On another thread @danmcderm drew attention to the notion of freedom being born from perception, which made me want to read the original talk from which the quote he mentioned is from. I also did a Kinfonet search on the topic of freedom and found @Rick’s thread on freedom from his core of the teachings series: The Core of the Teachings :: Freedom
What both passages seem to have in common is the relationship for K between freedom and perception, or freedom and observation. Because this is not the usual way we understand the word ‘freedom’ I thought I would share both texts and make it open for comment.
(Note: the following passages are edited extracts from the originals)
From The Core of the Teachings
Freedom is pure observation without direction, without fear of punishment and reward…
In observation one begins to discover the lack of freedom. Freedom is found in the choiceless awareness of our daily existence and activity.
From Talk 1, Bombay/Mumbai, 1959
To be free, one must understand oneself; one must be aware of the movements of thought and feeling, the ways of one’s mind…
We are concerned with understanding the mind, and in understanding, there is no condemnation or demand for a pattern of action…
What matters is to observe your mind without judgment – look at it, watch it, be conscious of the fact that your mind is a slave. That very perception releases energy, and it is this energy that is going to destroy the slavishness of the mind… We are concerned only with perceiving what is, and it is the perception of what is that releases creative fire…
To find out about oneself, what one thinks, what one is, the extraordinary depths and movements of the mind – to be aware of all that requires a certain freedom. To inquire into oneself also requires astonishing energy, because one has to travel an immeasurable distance.
To go into ourselves deeply, fully, a sense of freedom is necessary, not at the end but the very beginning. Do not ask how to arrive at that freedom. No system of meditation, no book, drug or psychological trick will give you freedom. Freedom is born of the perception that freedom is essential. The moment you perceive that freedom is essential, you are in a state of revolt, against this ugly world, against all orthodoxy, against tradition, against leadership, both political and religious. Revolt within the framework of the mind soon withers away, but there is a lasting revolt which comes into being when you perceive for yourself that freedom is essential…
Most of us are not aware of ourselves… We have never really looked at ourselves, never wandered into the depths of ourselves without calculation and premeditation, without seeking something out of those depths. We have never taken the journey into ourselves without a purpose…
This perception, this constant awareness of what is, has its own will – if I can use that word will without confusing it with the will to which you are accustomed. I am talking of a perceptive state of mind which has its own action. That is, perception itself is action…
Going to the office day after day in utter boredom, being a slave to tradition, custom, fear, to one’s wife, husband or boss – that is one’s life. See the appalling pettiness and nauseating indignity of it. So we ask how we are to be free…

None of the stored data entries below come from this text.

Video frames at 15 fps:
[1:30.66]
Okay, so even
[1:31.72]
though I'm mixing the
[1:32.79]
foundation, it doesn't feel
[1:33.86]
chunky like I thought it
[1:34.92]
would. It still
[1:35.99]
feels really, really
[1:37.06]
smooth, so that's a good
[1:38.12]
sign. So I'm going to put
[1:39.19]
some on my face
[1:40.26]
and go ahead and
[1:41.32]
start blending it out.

If you perceive completely, absolutely, that the mind must be free, that very perception brings an action which will set the mind free…
So the problem is, surely, to free the mind totally so that it is in a state of awareness which has no border or frontier. How is the mind to discover that state? How is it to come to that freedom?

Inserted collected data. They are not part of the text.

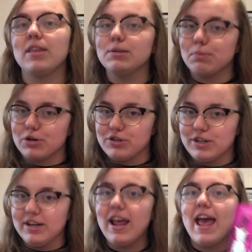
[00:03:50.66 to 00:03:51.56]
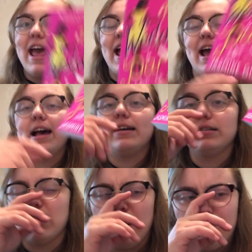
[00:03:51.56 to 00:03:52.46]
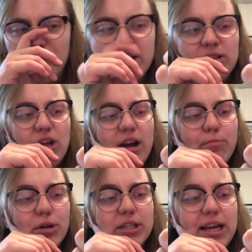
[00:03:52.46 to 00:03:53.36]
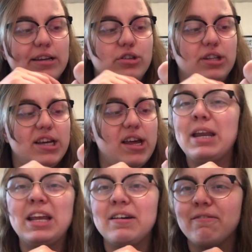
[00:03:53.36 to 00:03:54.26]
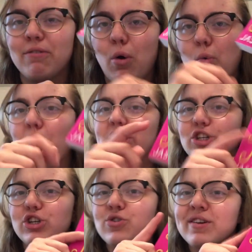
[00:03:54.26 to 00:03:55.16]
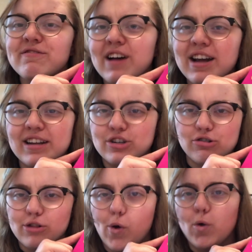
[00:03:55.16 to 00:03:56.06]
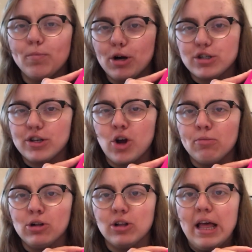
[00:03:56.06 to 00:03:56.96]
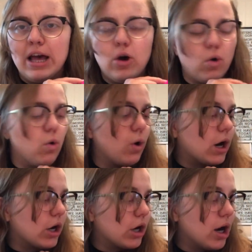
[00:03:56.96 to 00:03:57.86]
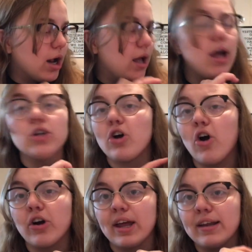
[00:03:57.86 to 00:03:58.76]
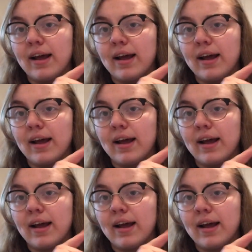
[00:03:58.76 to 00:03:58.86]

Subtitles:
This person has written a lot of books actually, many of which you can find at your local Barnes & Noble or Target.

… The margin of freedom is growing narrower every day. The politicians, leaders, priests, newspapers and books you read, the knowledge you acquire and the beliefs you cling to, all this is making the margin of freedom more and more narrow. If you are aware of this process going on, if you actually perceive the narrowness of the spirit, the increasing slavery of the mind, you will find that out of perception comes energy. It is this energy, born of perception, that shatters the petty, respectable, fearful mind.
Perception is the way of truth.
To perceive something is an astonishing experience. I don’t know if you have ever really perceived anything – a flower, a face, the sky or the sea. Of course, you see these things as you pass by, but I wonder whether you have ever taken the trouble actually to look at a flower…

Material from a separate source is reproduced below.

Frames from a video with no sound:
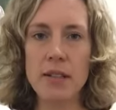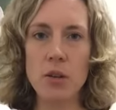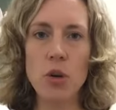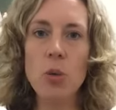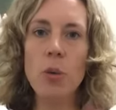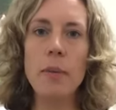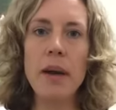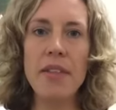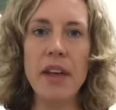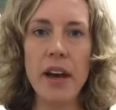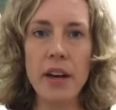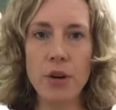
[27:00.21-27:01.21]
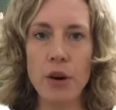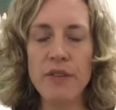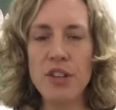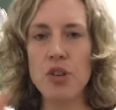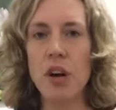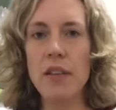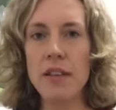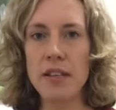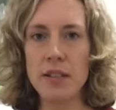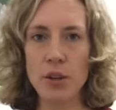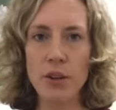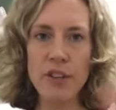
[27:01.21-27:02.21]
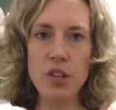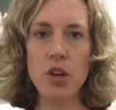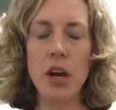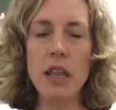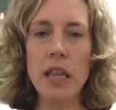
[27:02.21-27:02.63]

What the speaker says: Or what about that? Or have you tried this? Or have you tried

You perceive something only when your mind is silent, and there is no chattering of any kind. If you can look at the evening star over the sea without a movement of the mind, you really perceive the extraordinary beauty of it…
Perception takes place on the instant; it is a state of effortless attention. The mind is not making an effort, and so it does not create a border or frontier, it does not place a limitation on its own consciousness. Then life is not this terrible process of sorrow, struggle and unutterable boredom. Life is then an eternal movement, without beginning and end. But to be aware of that timeless state, to feel the tremendous depth and ecstasy of it, one must begin by understanding the slavish mind. Without understanding the one, you cannot have the other…
If you are aware that your mind is narrow, limited, slavish, petty – aware of it choicelessly – then you are in a state of perception. It is this perception that will bring the necessary energy to free the mind from its slavery…
So, what is important is to be aware of how one’s mind, in the very process of accumulation, becomes a slave. Do not ask, ‘How am I to be free from accumulation?’ – for then you are putting a wrong question. But if you really perceive for yourself that your mind is accumulating, that is enough. To perceive requires complete attention, and when you give your whole mind, your whole heart, your total being to something, there is no problem. It is partial attention, in which there is a withholding, that creates the problems and the miseries in our life.
So, freedom means observation and perception. What do people feel about this?